## Aim of the exercise
Would you transcribe the records below from the line with "(1024.25 s to 1025.25 s)" to the line with "[00:01:58.77 to 00:01:59.62]", ends included, exactly and with nothing more, leaving the pictures out?

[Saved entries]
══════
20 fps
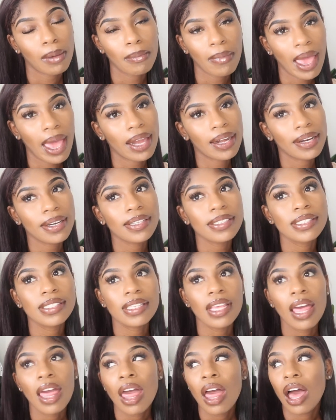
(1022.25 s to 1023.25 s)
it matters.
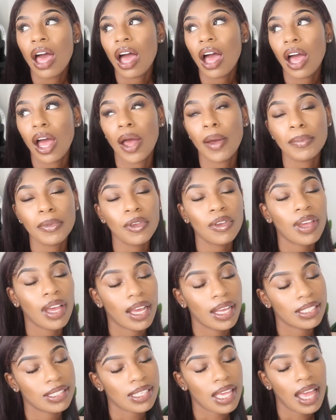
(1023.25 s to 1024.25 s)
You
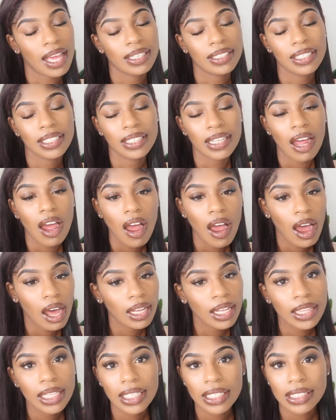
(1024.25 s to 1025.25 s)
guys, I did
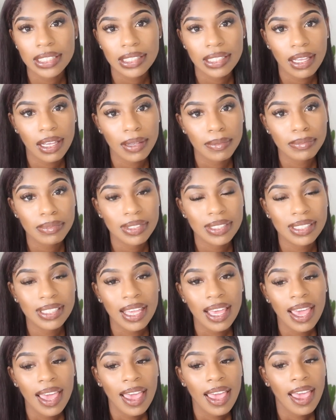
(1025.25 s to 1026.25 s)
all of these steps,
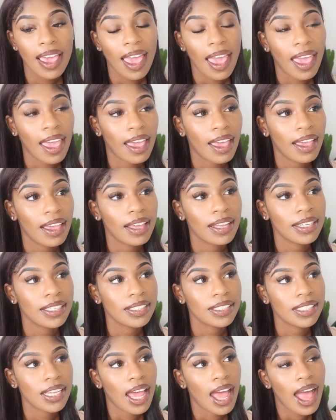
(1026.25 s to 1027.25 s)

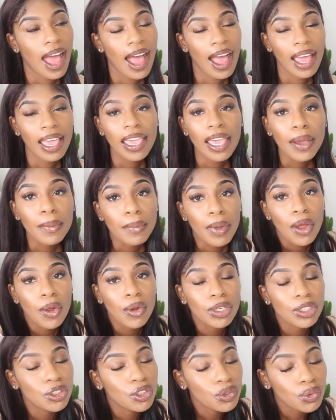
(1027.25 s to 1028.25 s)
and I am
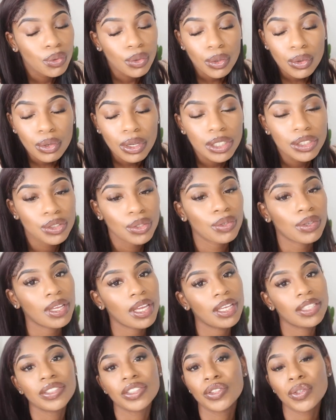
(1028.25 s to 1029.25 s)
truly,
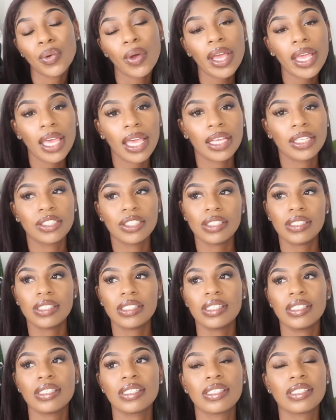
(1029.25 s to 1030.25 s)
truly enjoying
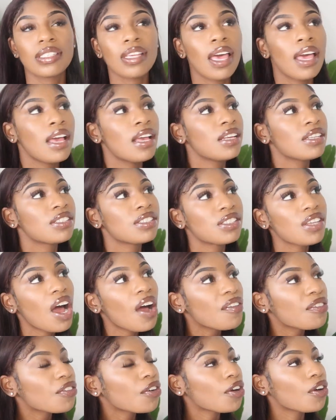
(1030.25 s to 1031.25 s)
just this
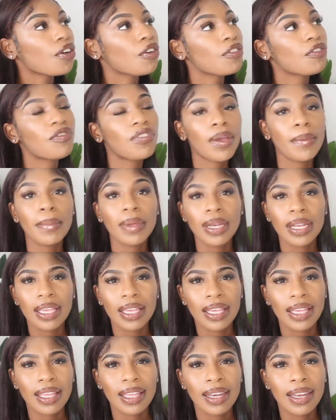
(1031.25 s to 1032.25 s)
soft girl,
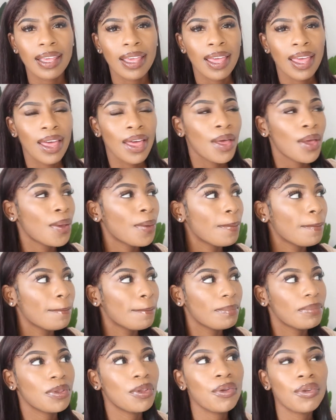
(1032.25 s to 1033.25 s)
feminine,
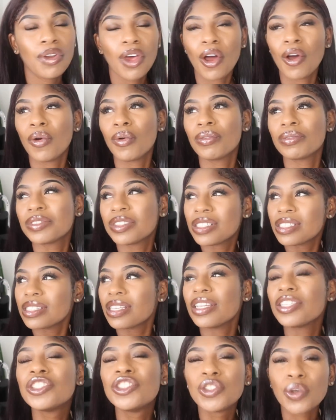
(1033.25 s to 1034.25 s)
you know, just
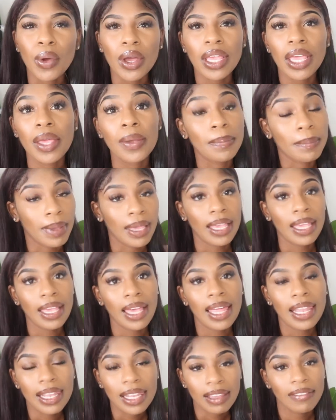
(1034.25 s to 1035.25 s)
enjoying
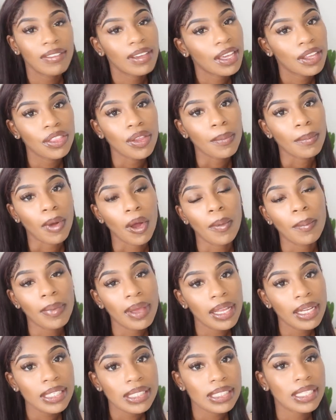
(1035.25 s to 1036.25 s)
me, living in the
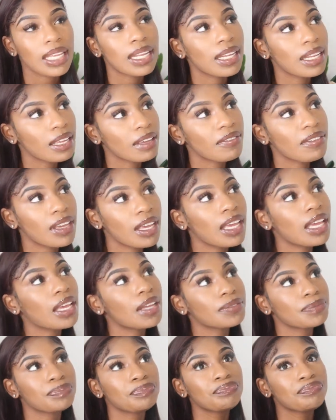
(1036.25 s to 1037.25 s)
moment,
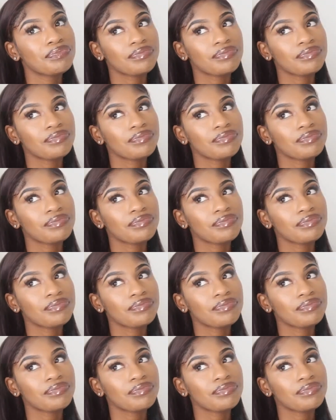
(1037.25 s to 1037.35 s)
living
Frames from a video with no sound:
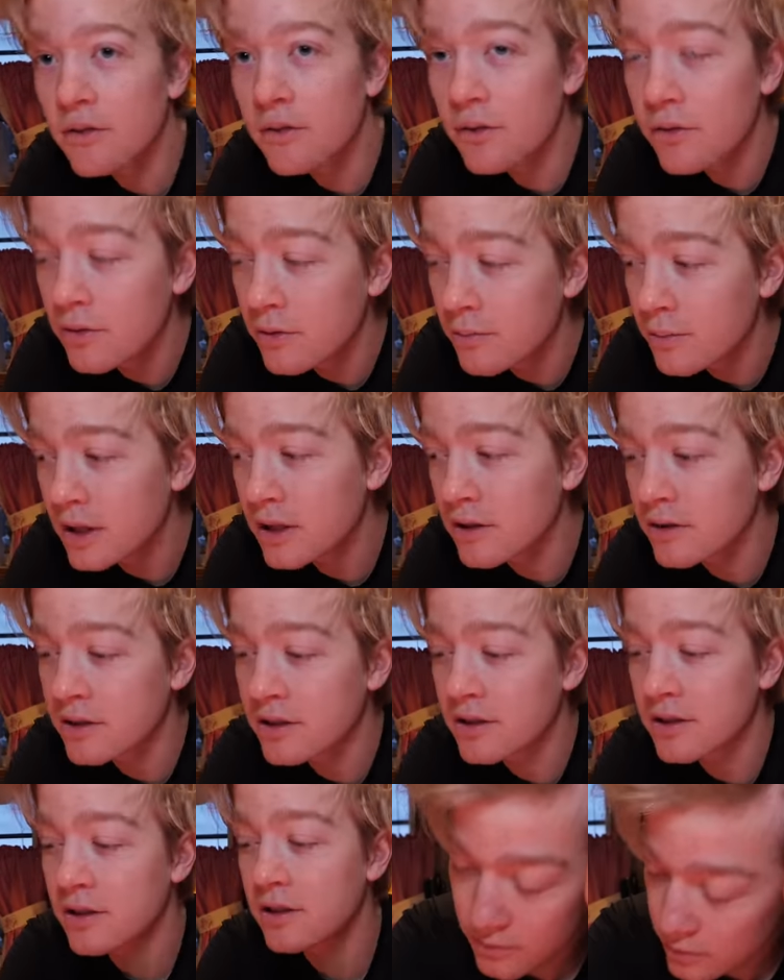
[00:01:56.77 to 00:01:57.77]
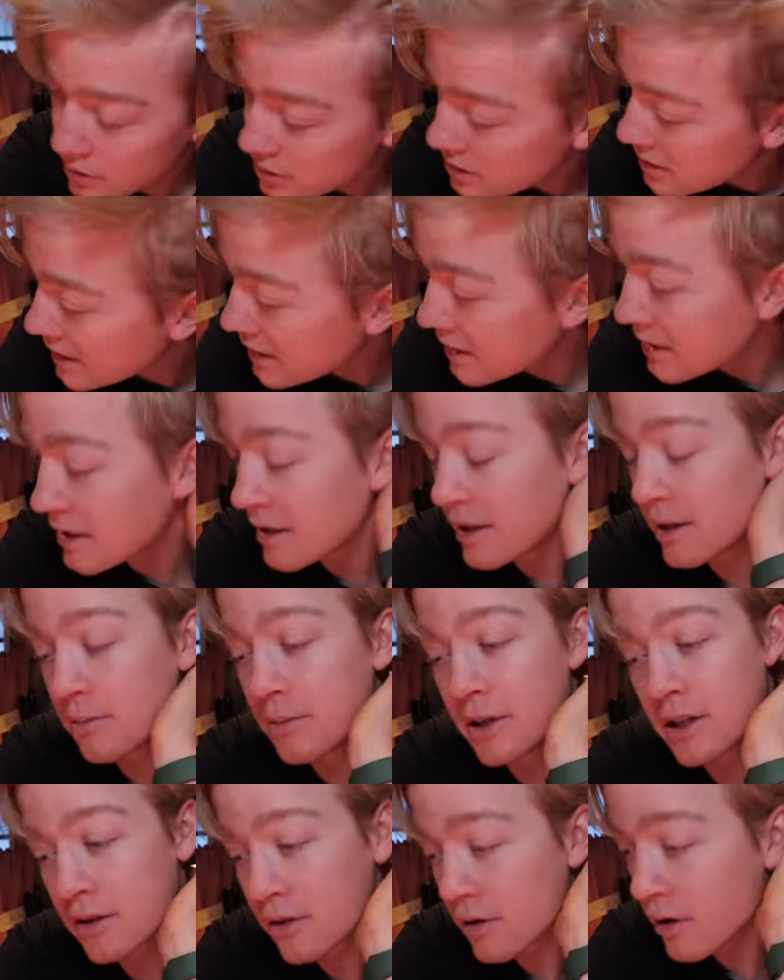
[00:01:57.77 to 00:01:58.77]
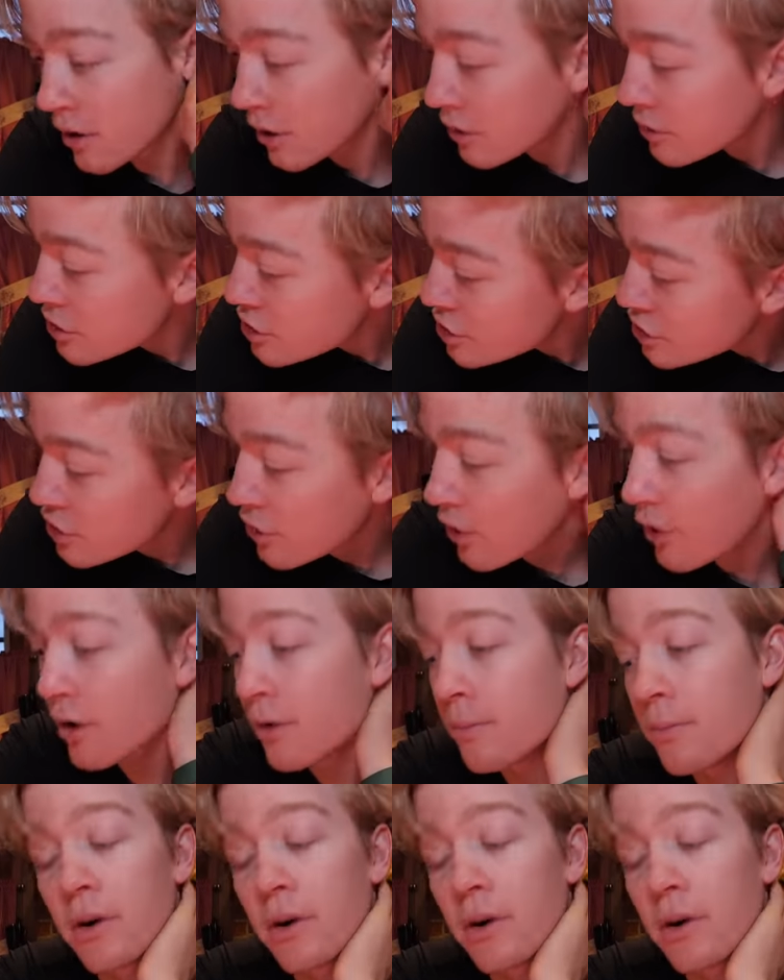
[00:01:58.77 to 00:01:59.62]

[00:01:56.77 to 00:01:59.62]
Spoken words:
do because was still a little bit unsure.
══════
## Solution
(1024.25 s to 1025.25 s)
guys, I did
(1025.25 s to 1026.25 s)
all of these steps,
(1026.25 s to 1027.25 s)

(1027.25 s to 1028.25 s)
and I am
(1028.25 s to 1029.25 s)
truly,
(1029.25 s to 1030.25 s)
truly enjoying
(1030.25 s to 1031.25 s)
just this
(1031.25 s to 1032.25 s)
soft girl,
(1032.25 s to 1033.25 s)
feminine,
(1033.25 s to 1034.25 s)
you know, just
(1034.25 s to 1035.25 s)
enjoying
(1035.25 s to 1036.25 s)
me, living in the
(1036.25 s to 1037.25 s)
moment,
(1037.25 s to 1037.35 s)
living
Frames from a video with no sound:
[00:01:56.77 to 00:01:57.77]
[00:01:57.77 to 00:01:58.77]
[00:01:58.77 to 00:01:59.62]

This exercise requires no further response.